## Fetching Corpora
CLTK provides a wide range of freely available corpora for numerous languages. Normally, if you'd like to import an already existing text, you would just call the ``CorpusImporter``

In [1]:
from cltk.corpus.latin.corpora import LATIN_CORPORA 

In [2]:
from cltk.corpus.utils.importer import CorpusImporter
corpus_importer = CorpusImporter("latin")

In [3]:
CorpusImporter

cltk.corpus.utils.importer.CorpusImporter

In [4]:
corpus_importer.list_corpora

['latin_text_perseus',
 'latin_treebank_perseus',
 'latin_text_latin_library',
 'phi5',
 'phi7',
 'latin_proper_names_cltk',
 'latin_models_cltk',
 'latin_pos_lemmata_cltk',
 'latin_treebank_index_thomisticus',
 'latin_lexica_perseus',
 'latin_training_set_sentence_cltk',
 'latin_word2vec_cltk',
 'latin_text_antique_digiliblt',
 'latin_text_corpus_grammaticorum_latinorum',
 'latin_text_poeti_ditalia',
 'latin_text_tesserae']

In [5]:
corpus_importer.import_corpus('latin_text_latin_library')

In [6]:
corpus_importer.import_corpus('latin_models_cltk')

## Accessing the corpora

After the corpus has been imported, users will want to access the data. You can achieve this with the ``CorpusReader`` module, which allows you to access all the available documents, paragraphs and words in a corpus.

In [7]:
from cltk.corpus.readers import get_corpus_reader

In [8]:
latin_text_lib = get_corpus_reader(corpus_name = 'latin_text_latin_library', language = 'latin')

In [9]:
latin_text_lib

<FilteredPlaintextCorpusReader in 'C:\\Users\\clems\\cltk_data\\latin\\text\\latin_text_latin_library'>

In [10]:
list(latin_text_lib.words())[:10]

['DUODECIM',
 'TABULARUM',
 'LEGES',
 'DUODECIM',
 'TABULARUM',
 'LEGES',
 'TABULA',
 'I',
 'Si',
 'in']

## Fetching texts from an online source

Of course, you may also want to fetch some texts that are not on CLTK. In this case, you will need to fetch and clean up the texts yourself with the help of Python base and external libraries. 

In [11]:
links = ["http://www.thelatinlibrary.com/apicius/apicius"+str(i)+".shtml" for i in range(1, 6)]

In [12]:
from requests import get

In [14]:
books = [get(link).text for link in links]

In [15]:
books[0][:500]

'<html>\n\t<head>\n\t\t<title>\n\t\t\tApicius: de Re Coquinaria Liber I\n\t\t</title>\n\n\t\t<link rel="SHORTCUT ICON" href="http://www.thelatinlibrary.com/icon.ico">\n\t\t<link rel="StyleSheet" href="http://www.thelatinlibrary.com/latinlibrary.css">\n\t</head>\n\t\n<body>\n\n<p class=pagehead>DE RE COQUINARIA LIBER PRIMUS M. GAVII APICII</p>\n\n<p class=border></P>\n\n<p>\n<b>LIBER I. EPIMELES.</b>\n</P>\n\n<P>\n<b>I. Conditum paradoxum.</b>\n</P>\n\n<P>\n1. CONDITI PARADOXI COMPOSITIO.\n</P>\n\n<P>\nMellis p.XV in aeneum uas mittuntur, '

In its current form the text is essentially useless for human readers.
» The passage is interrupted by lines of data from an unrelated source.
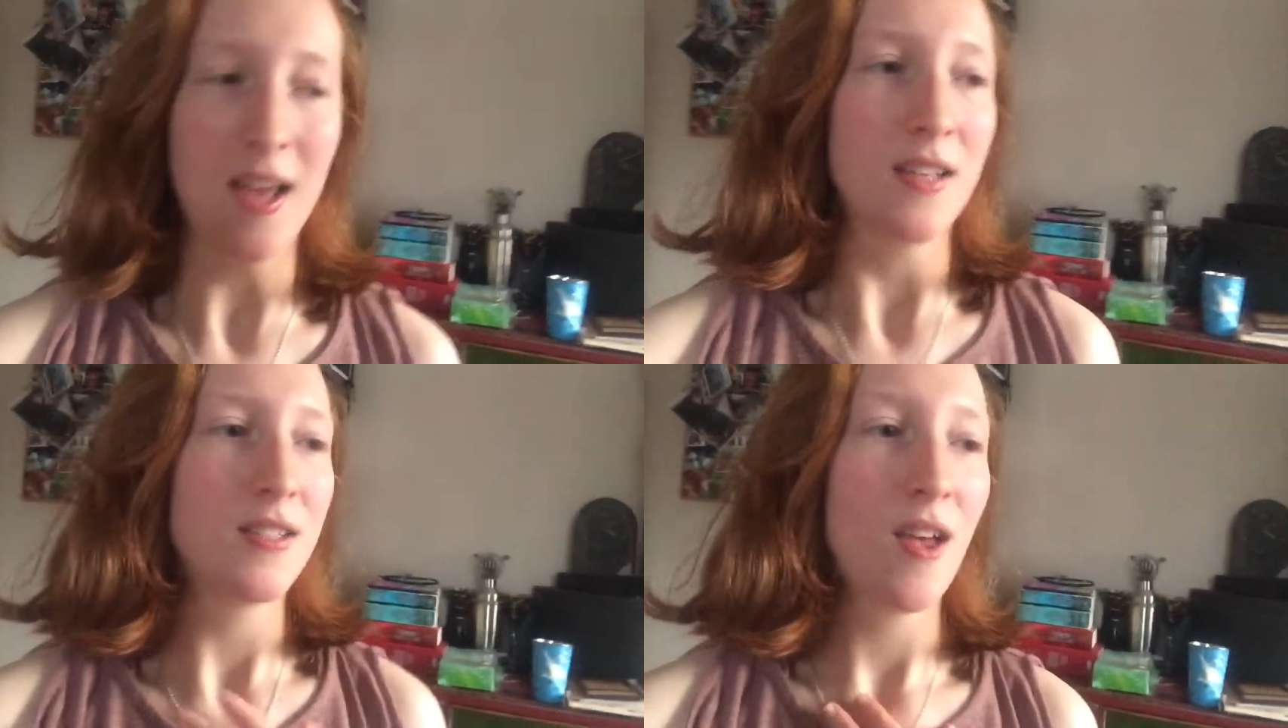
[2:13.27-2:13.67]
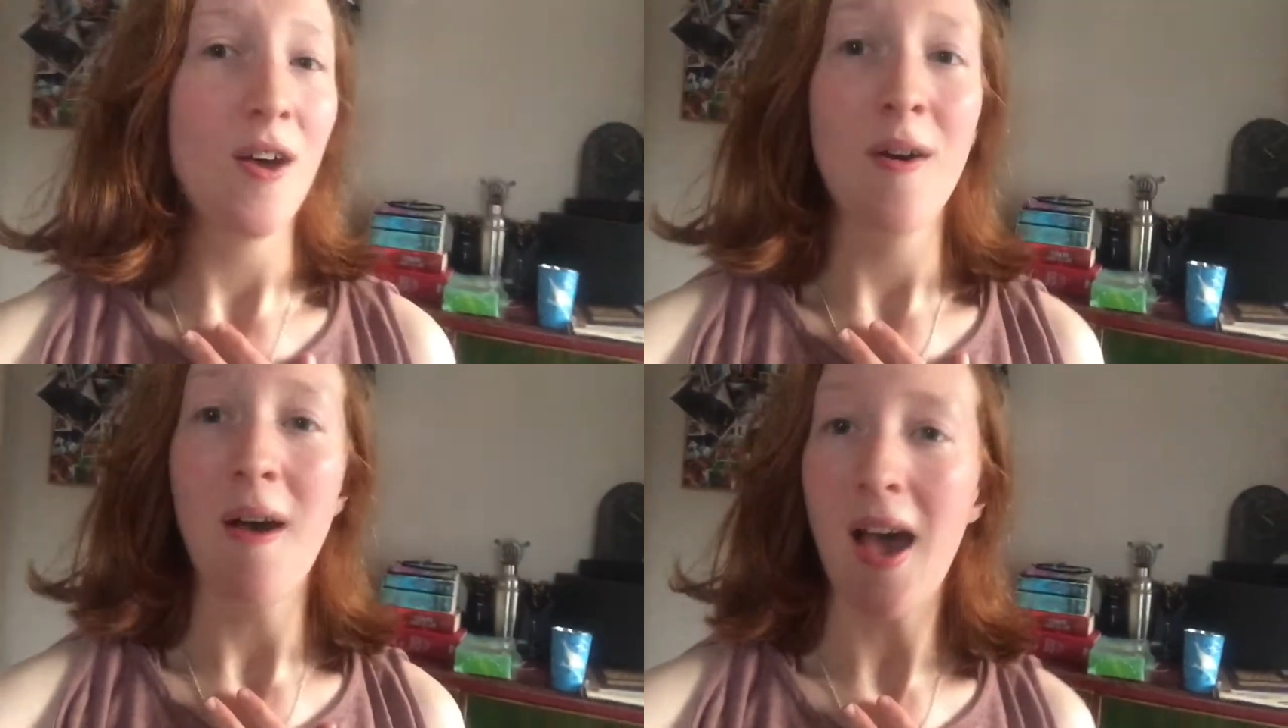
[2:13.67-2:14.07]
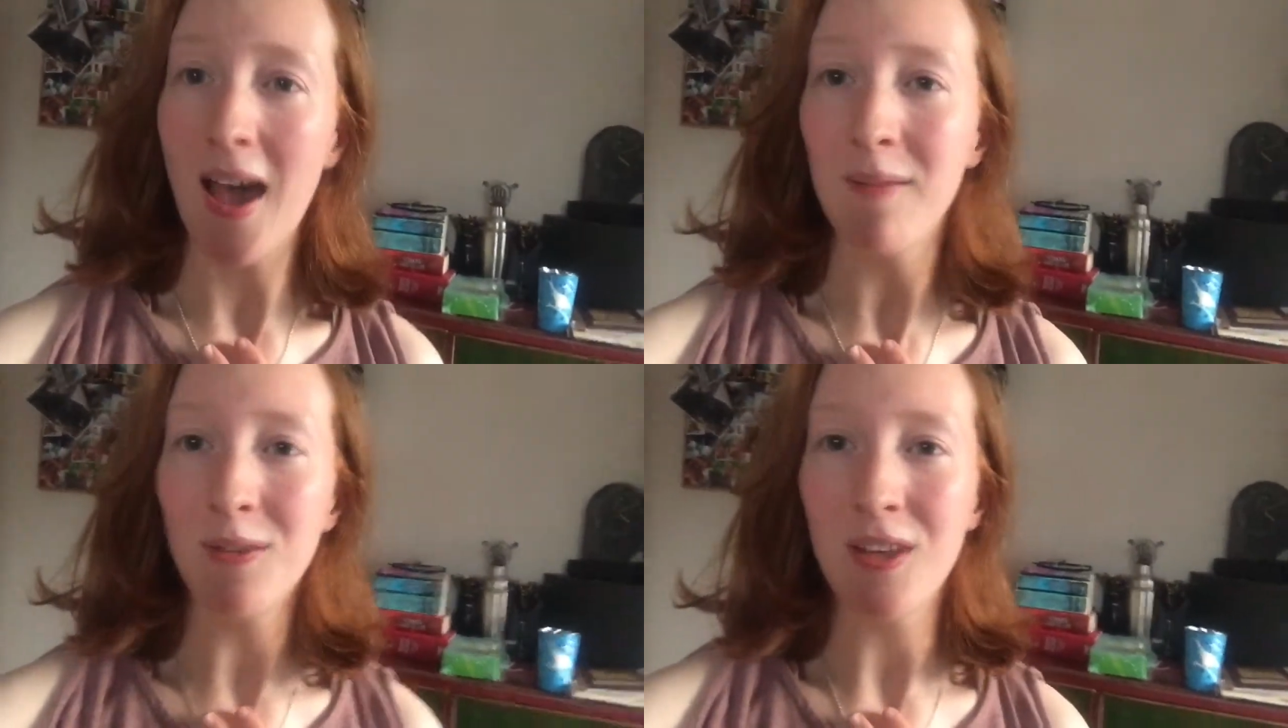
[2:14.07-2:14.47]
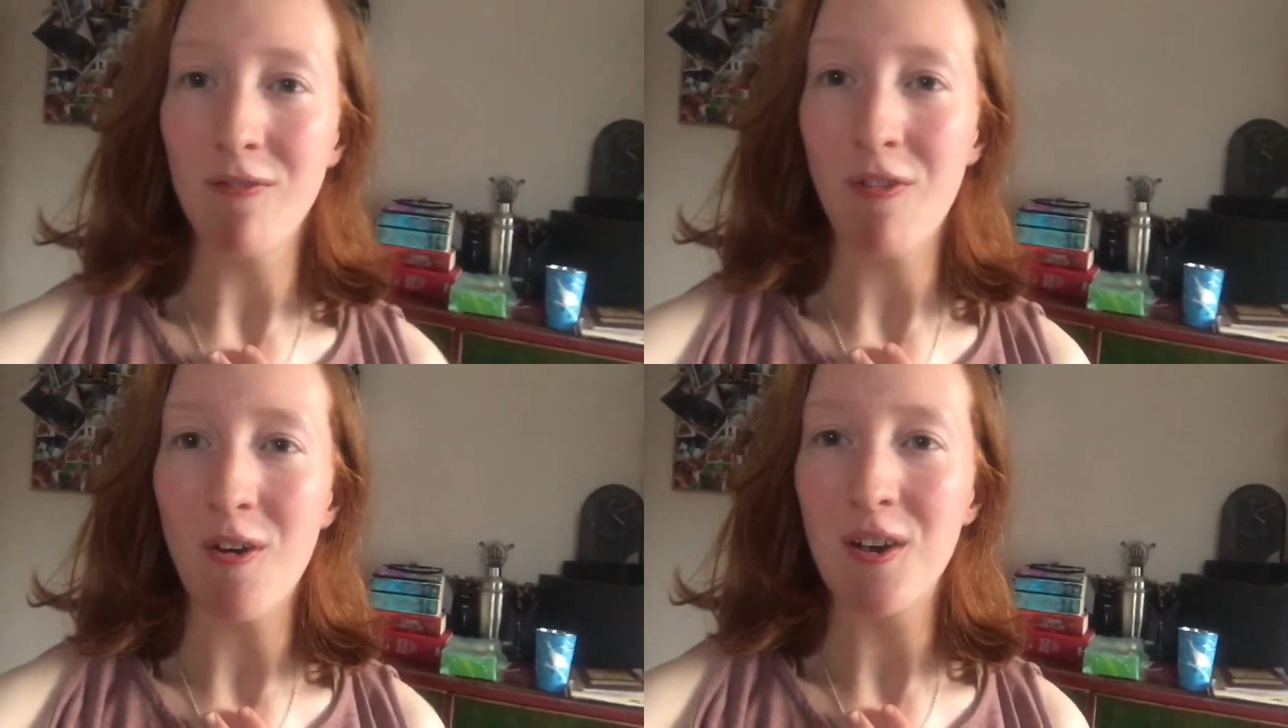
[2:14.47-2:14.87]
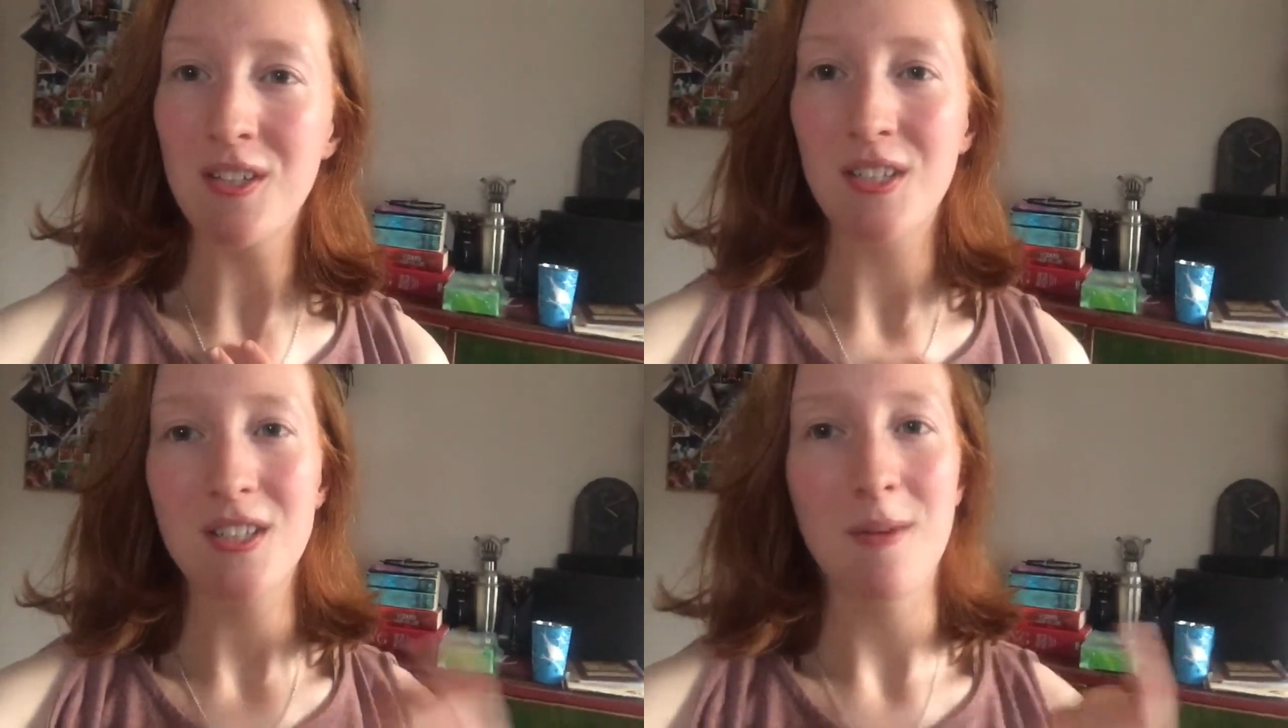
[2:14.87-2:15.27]
So I'm looking forward
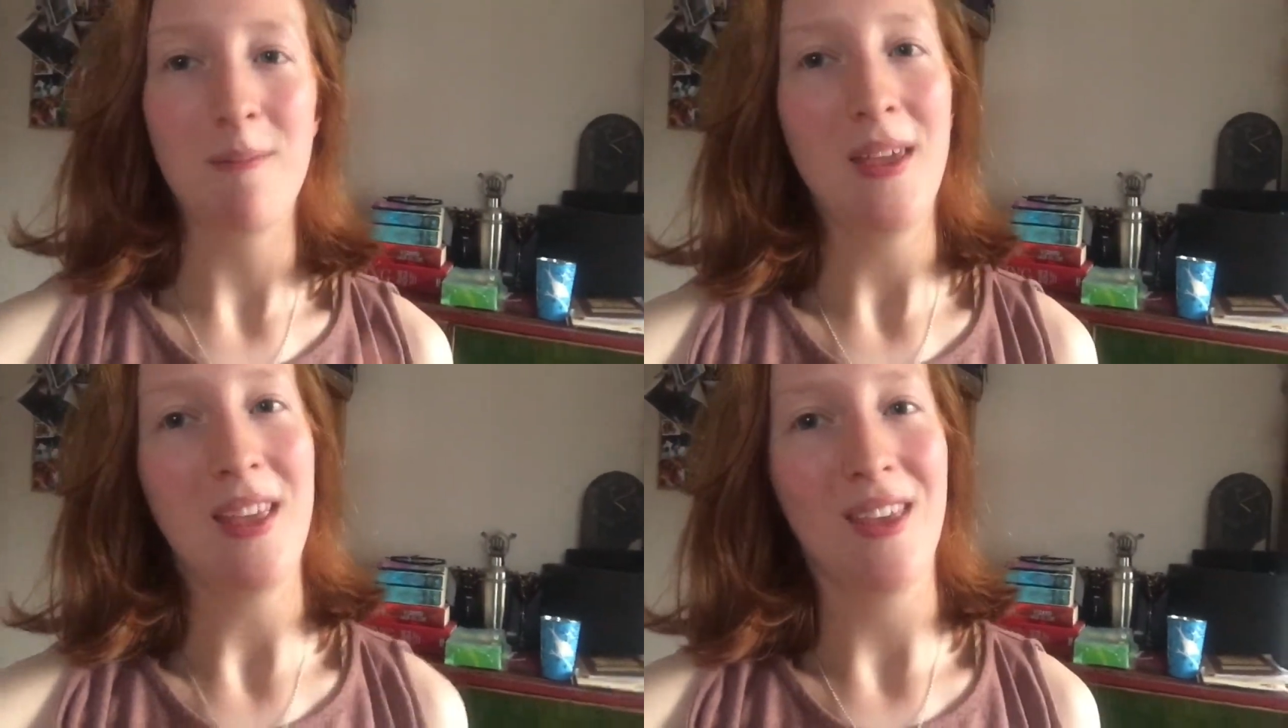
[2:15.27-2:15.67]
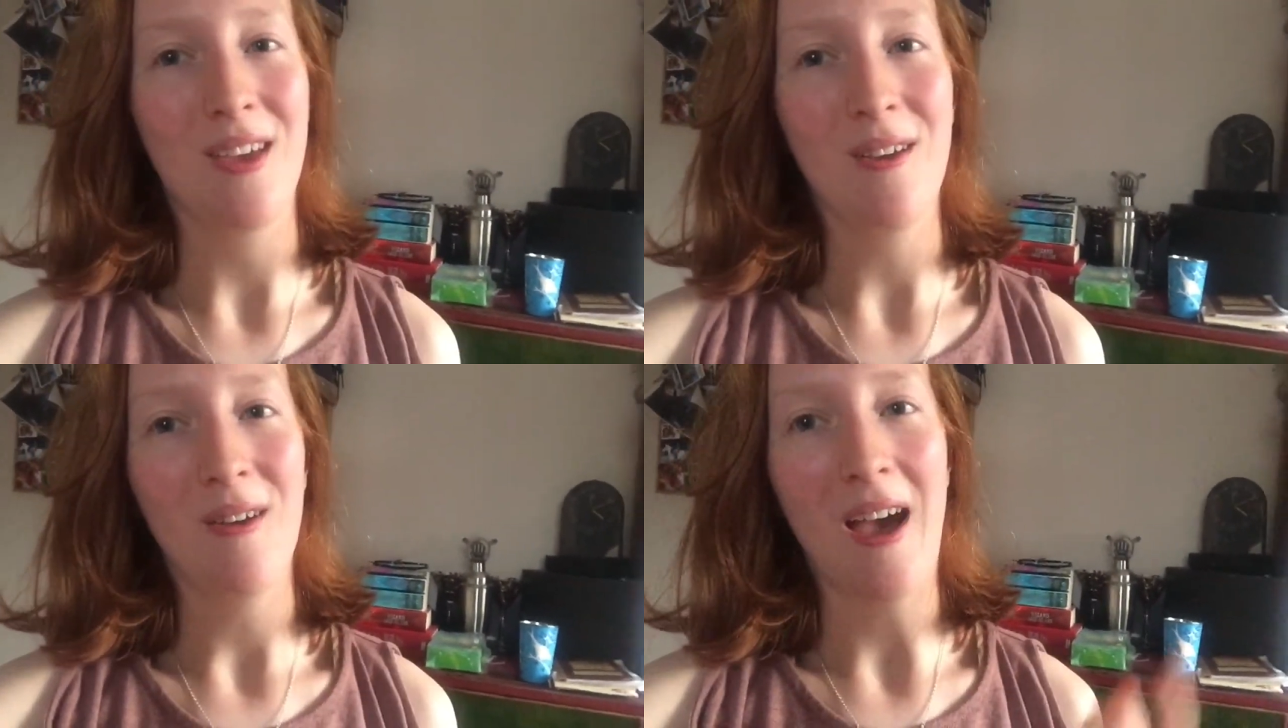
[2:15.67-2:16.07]
to meeting you.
To parse the current document easily and efficiently, we turn to a powerful Python library - Beautiful Soup - which is commonly used when fetching texts from webpages.

In [16]:
from bs4 import BeautifulSoup

In [17]:
r = BeautifulSoup(books[0], "lxml")

In [18]:
ps = [p.text.strip() for p in r.body.select("p") if p.text.strip()]

In [19]:
ps

['DE RE COQUINARIA LIBER PRIMUS M. GAVII APICII',
 'LIBER I. EPIMELES.',
 'I. Conditum paradoxum.',
 '1. CONDITI PARADOXI COMPOSITIO.',
 'Mellis p.XV in aeneum uas mittuntur, praemissis vini sextariis duobus, ut in coctura mellis vinum decoquas.  Quod igni lento et aridis lignis calefactum, commotum ferula dum coquitur, si effervere coeperit, vini rore conpescitur, praeter quod subtracto igni in se redit.  Cum perfrixerit, rursus accenditur.  Hoc secundo ac tertio fiet, ac tum demum remotum a foco postridie despumatur.  Tum mittis piperis uncias quattor iam triti, masticis scripulos III, folii et croci dragmae singulae, datilorum ossibus torridis quinque, isdemque dactilis vino mollitis, intercedente prius suffusione vini de suo modo ac numero, ut tritura lenis habeatur.  His omnibus paratis supermittis vini lenis sextaria XVIII.  Carbones perfecto aderunt.',
 '2. CONDITUM MELIZOMUM PERPETUUM QUOD SUBMINISTRATUR PER VIAM PEREGRINANTI.',
 'Piper tritum cum melle despumto in cupellam mit